Ces mesures obtenues, très précises, vont aider le Smhar à modéliser l’irrigation sur dix jours, pour anticiper tout stress hydrique et ne gâcher aucune goutte d’eau. Un système de pilotage automatique d’irrigation est également testé sur le verger de démonstration de Saint-Laurent-d’Agny. Depuis l’installation des premières sondes tensiométriques dans l’Est lyonnais, le Smhar a enregistré une économie d’un million de m3 d’eau sur les 10 millions utilisés auparavant pour l’irrigation de ces terres. Les actions menées dans le cadre du projet Smharter devraient permettre d’atteindre 10 à 20 % d’économie d’eau sur le réseau de Millery-Mornant.

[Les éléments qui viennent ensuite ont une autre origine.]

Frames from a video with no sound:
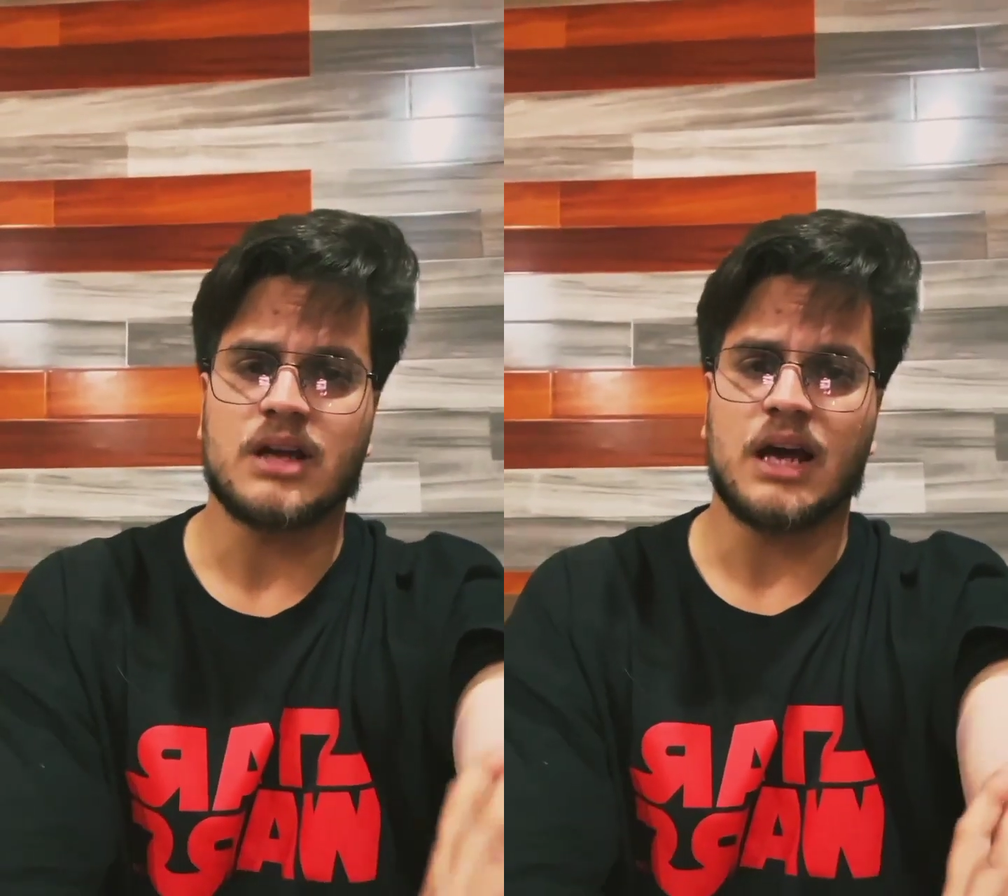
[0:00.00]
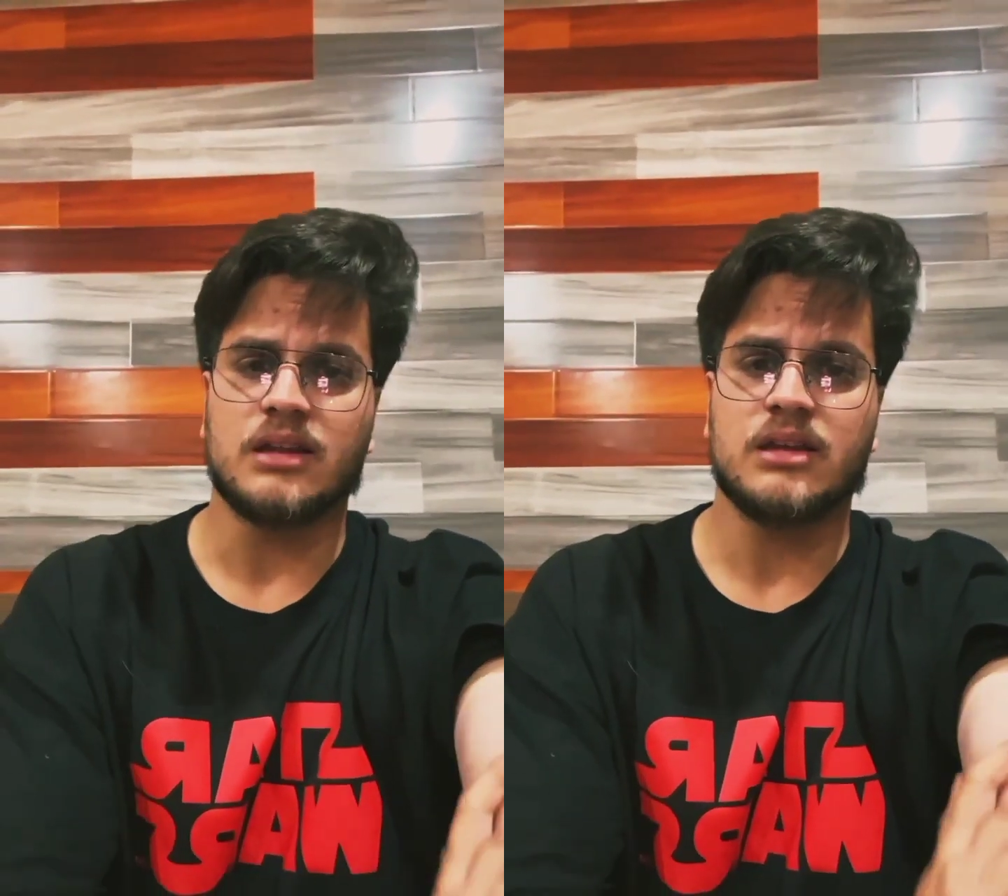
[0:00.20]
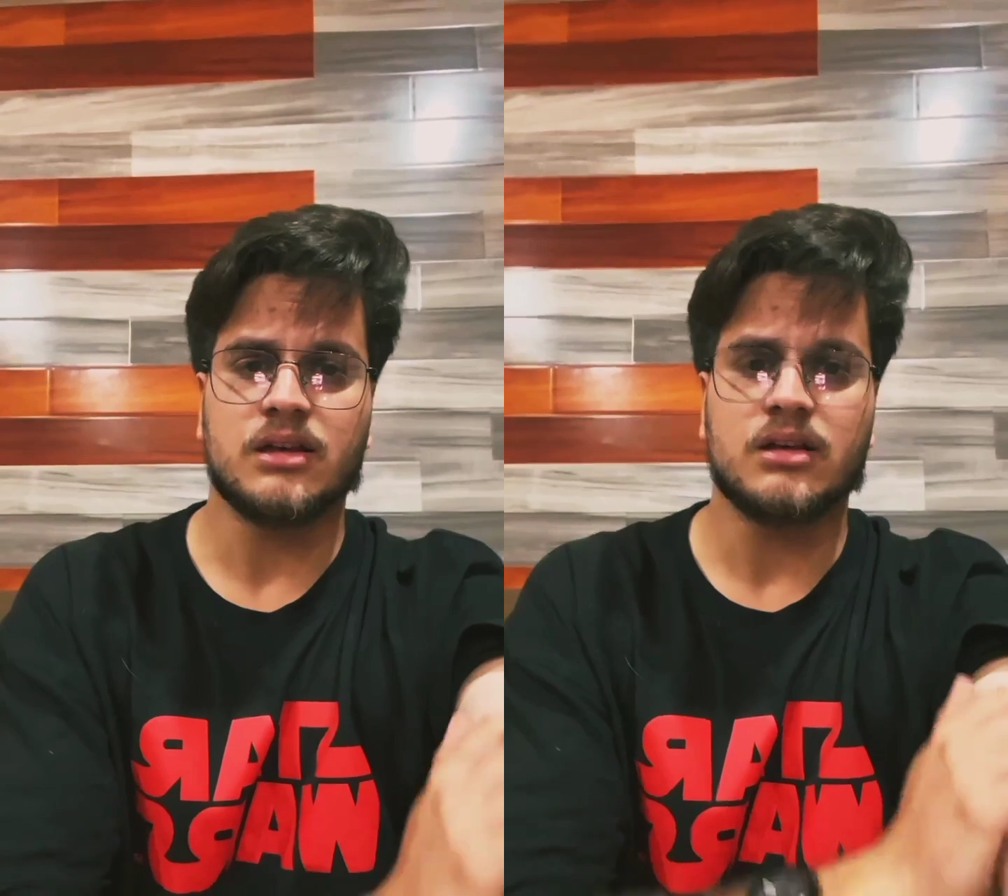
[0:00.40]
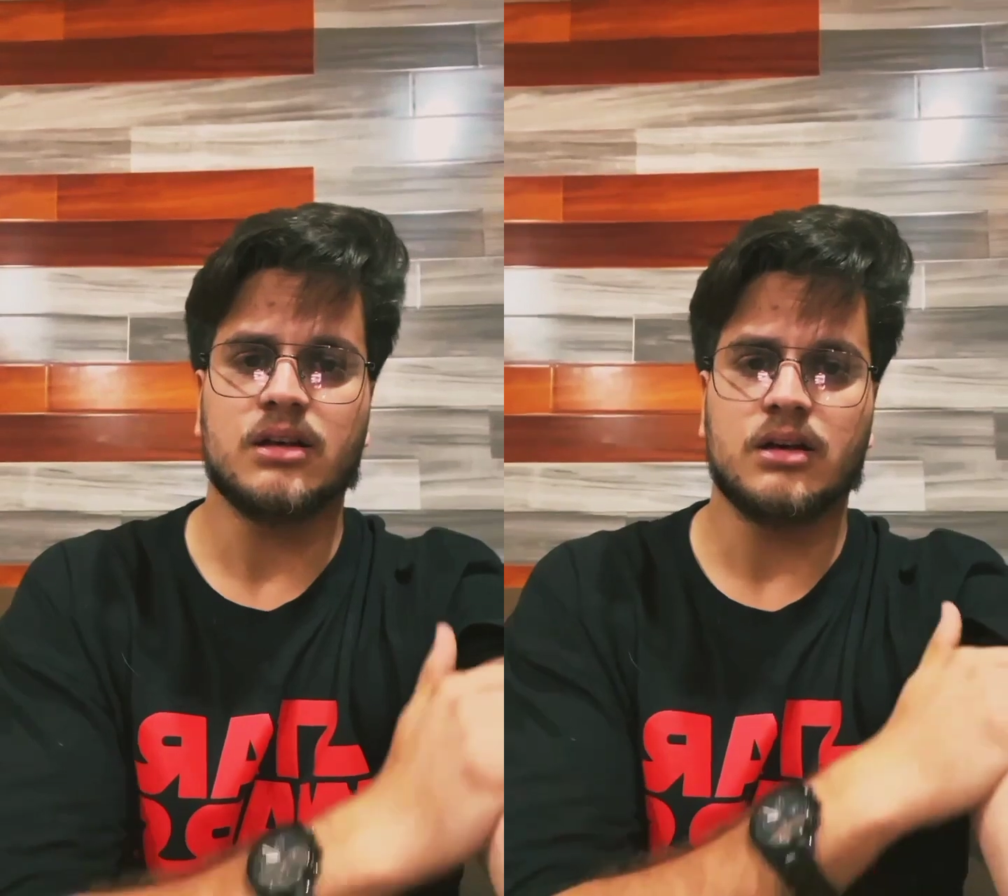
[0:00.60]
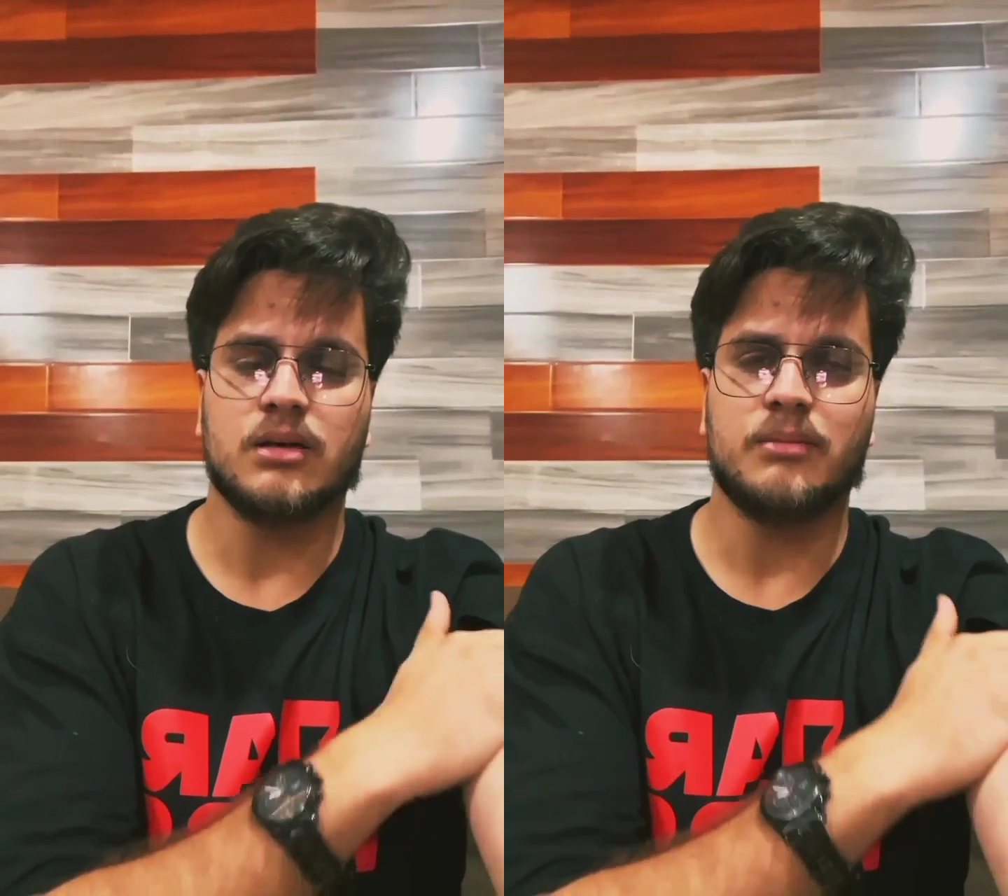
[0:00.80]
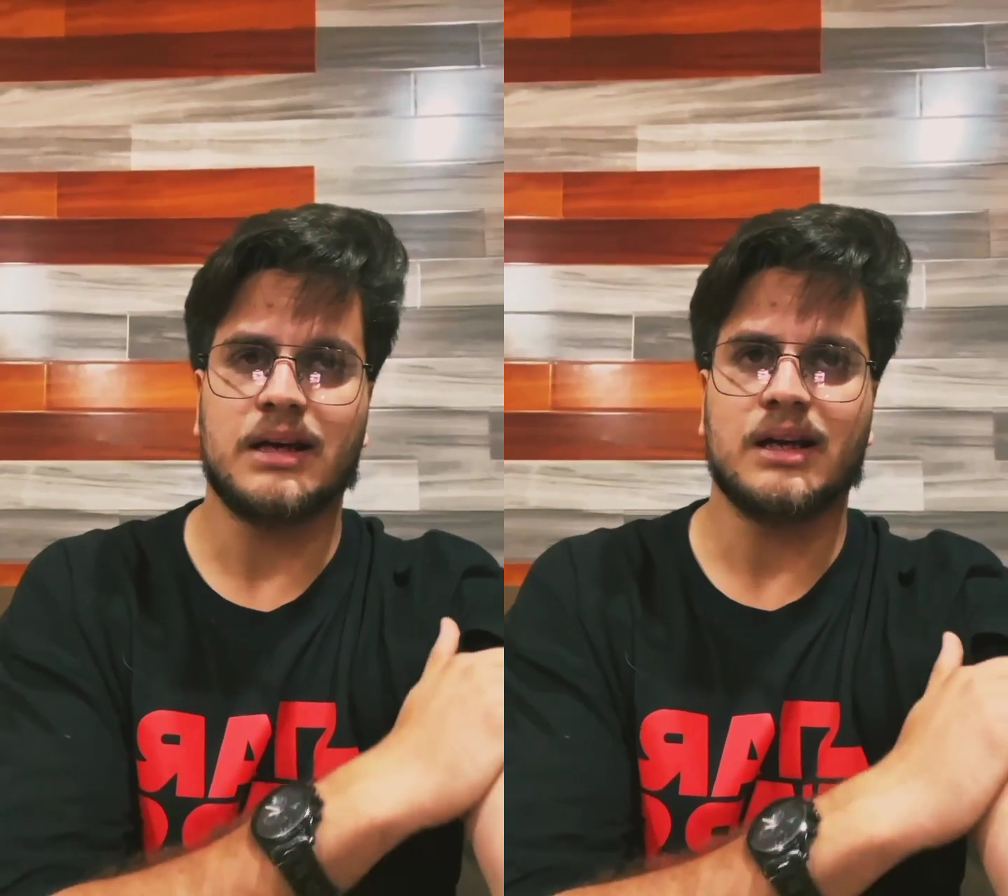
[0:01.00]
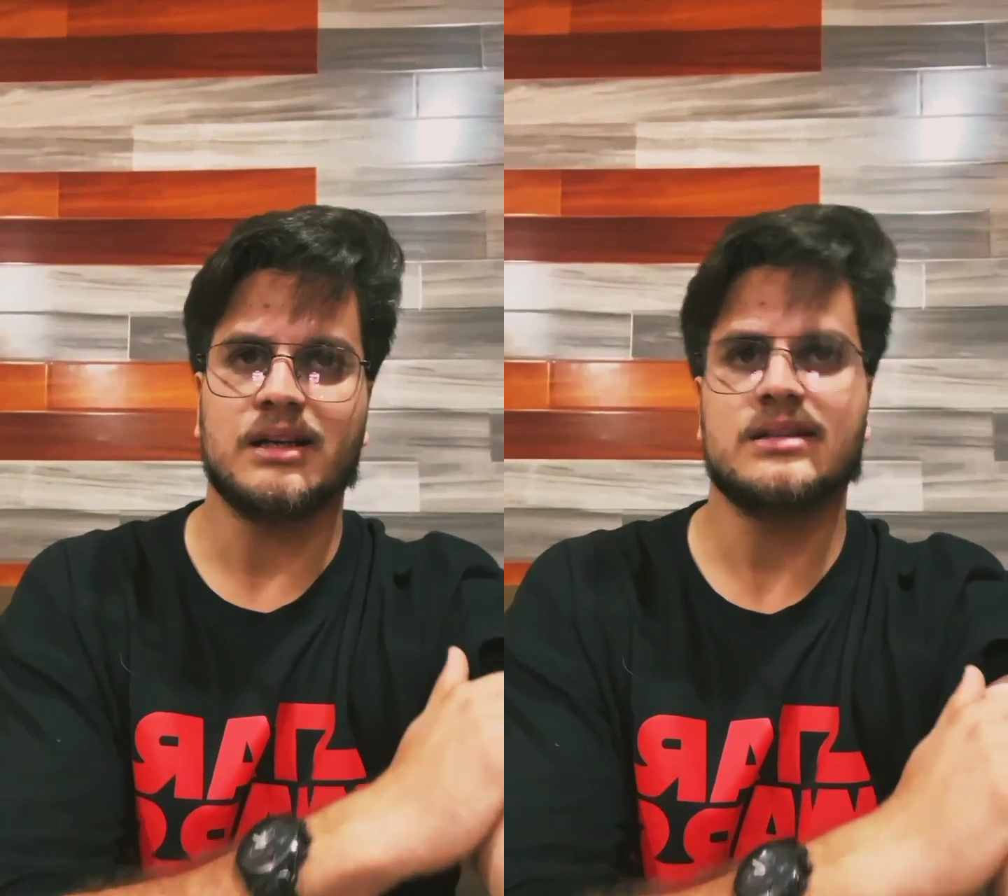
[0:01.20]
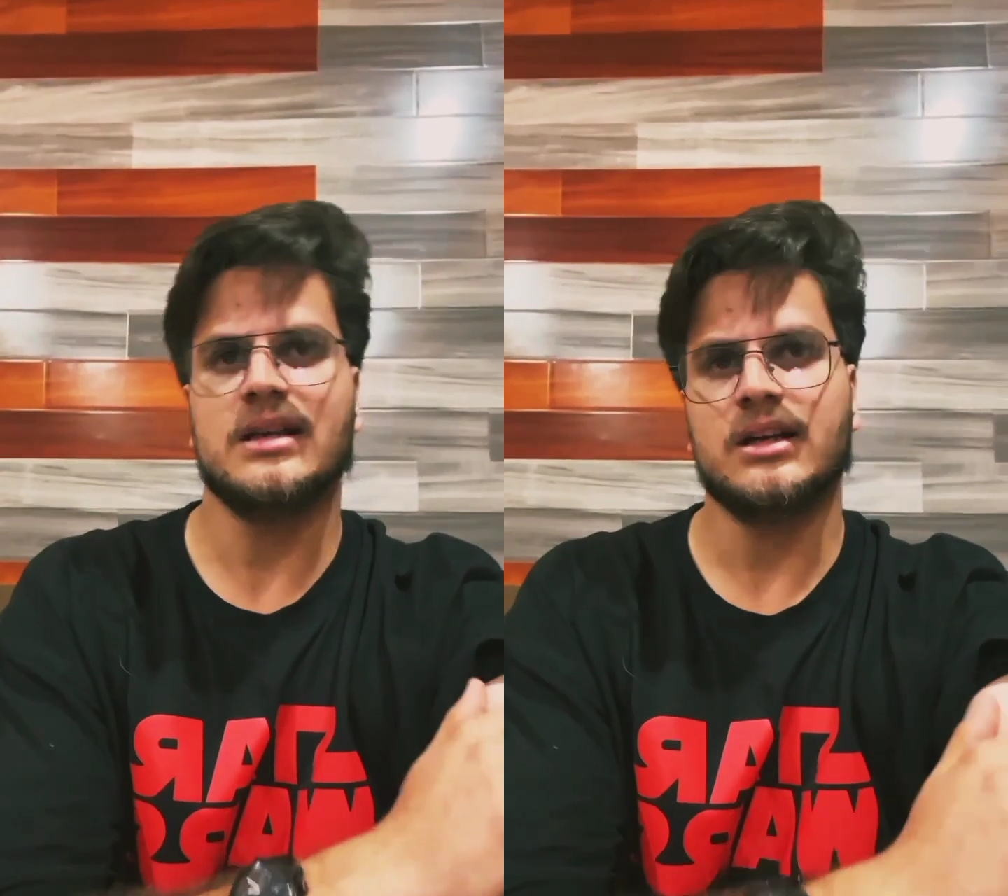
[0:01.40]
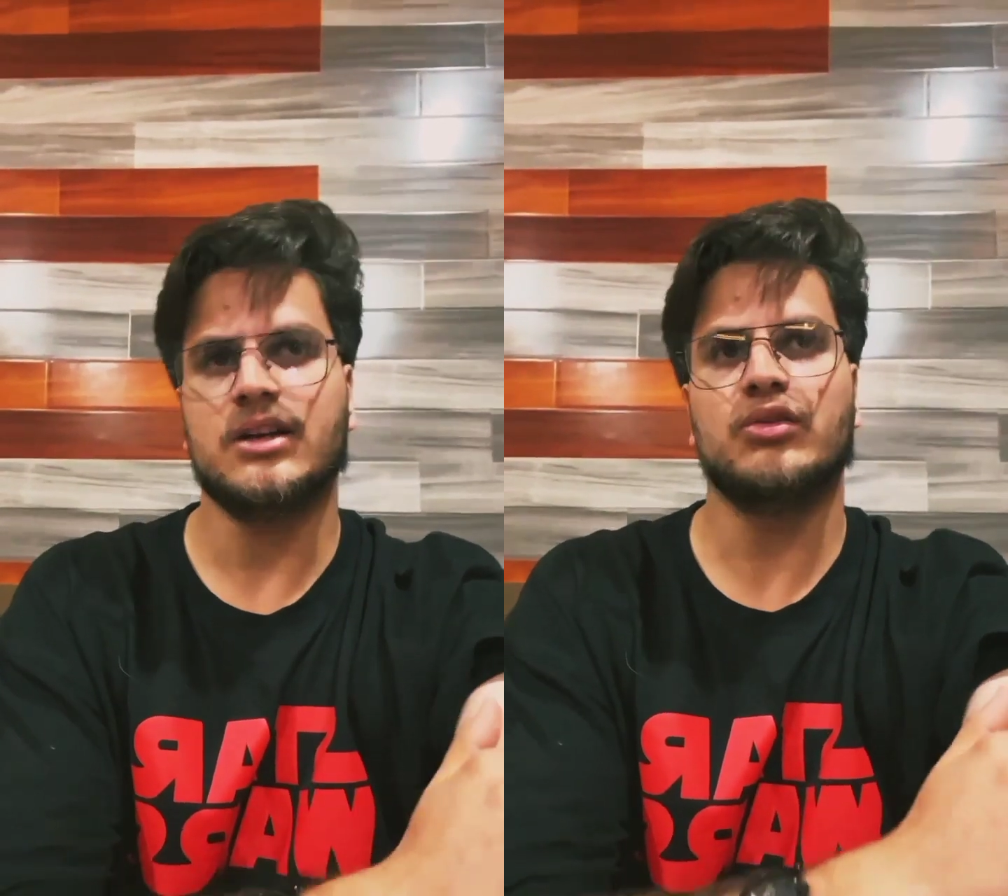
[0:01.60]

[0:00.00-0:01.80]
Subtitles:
I think by getting selected,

« Les changements climatiques, en marche, nous obligent à nous interroger de plus en plus sur la consommation d’eau et à gagner en précision. Avec le dendromètre, on peut savoir si l’eau apportée par l’irrigation est utilisée par la plante ou par le climat (évaporation), ce qui complète les données des sondes tensiométriques. Le bilan de cette expérimentation montre qu’en 2020, il a peu plu alors il a fallu irriguer pour compenser. Les références établies sont donc hautes et l’objectif pour 2021 et de réduire cet apport hydrique pour voir l’impact sur le dendromètre donc sur l’arbre », détaille Cédric Chevalier.

« Ces premiers résultats sont prometteurs et très utiles car ils permettront de conforter l’expertise de la chambre d’agriculture en irrigation, qu’elle partagera ensuite avec la profession (via des recommandations, des bulletins). Ils pourront aussi être utilisés pour accompagner des projets comme celui d’agrivoltaïsme prévu sur le site de Dardilly de l’EPLEFPA de Lyon-Ecully-Dardilly, premier projet démonstrateur de la CNR. Nous allons ainsi expérimenter, à partir du printemps prochain, l’impact de structures agrivoltaïques en pilotant les panneaux notamment en fonction du stress hydrique des plantes. La gestion de la ressource eau sera un point d’entrée clé de cette expérimentation », conclut Héléna Wagret, chef de projet irrigation et énergies renouvelables à la CNR.